The lawsuit alleges customers using Amazon Web Services (AWS), Google Cloud Platform or Alibaba Cloud — all key competitors to Microsoft’s Azure cloud — are forced to pay more to license the tech giant’s cloud-based Windows Server software on rivals’ infrastructure.
Microsoft offers a cheaper price to firms running Windows Server on Azure than on direct competitors like AWS, Google’s cloud or Alibaba Cloud. The lawsuit argues firms running the widely-used server software are essentially being overcharged to use alternative cloud computing solutions.
It adds Microsoft leverages its dominant market position in cloud-based server operating systems by extracting higher prices and inducing customers into moving to Azure. Claimant Maria Luisa Stasi, a competition lawyer, is seeking more than £1 billion in compensation for firms affected.
Microsoft was not immediately available for comment when contacted by CNBC.
“Put simply, Microsoft is punishing UK businesses and organisations for using Google, Amazon and Alibaba for cloud computing by forcing them to pay more money for Windows Server,” Stasi, who is head of law and policy for digital rights advocacy group Article19, said in a statement shared with CNBC.

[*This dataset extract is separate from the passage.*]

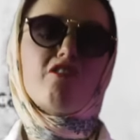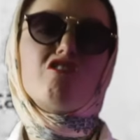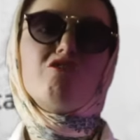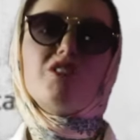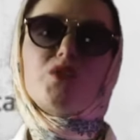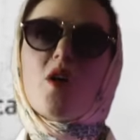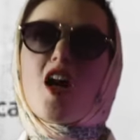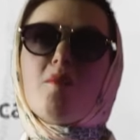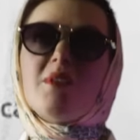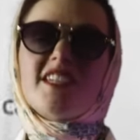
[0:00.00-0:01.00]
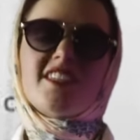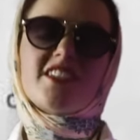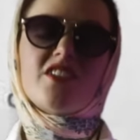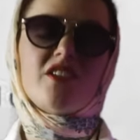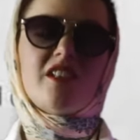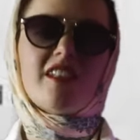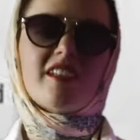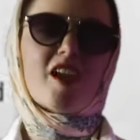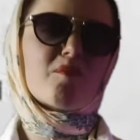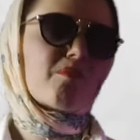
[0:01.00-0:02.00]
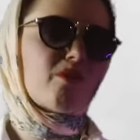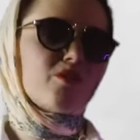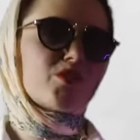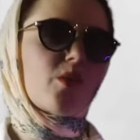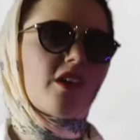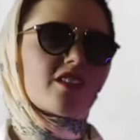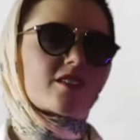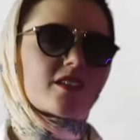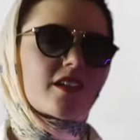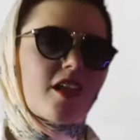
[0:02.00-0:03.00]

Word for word: Prunes were medicinal. and uh, prunes weren't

“By doing so, Microsoft is trying to force customers into using its cloud computing service Azure and restricting competition in the sector.”
She added the lawsuit “aims to challenge Microsoft’s anti-competitive behavior, push them to reveal exactly how much businesses in the UK have been illegally penalized, and return the money to organizations that have been unfairly overcharged.”
Thousands of British businesses and organizations are represented in the lawsuit, which is an “opt-out” collective action. That means that any company potentially affected is automatically counted and can receive a payout if Microsoft loses.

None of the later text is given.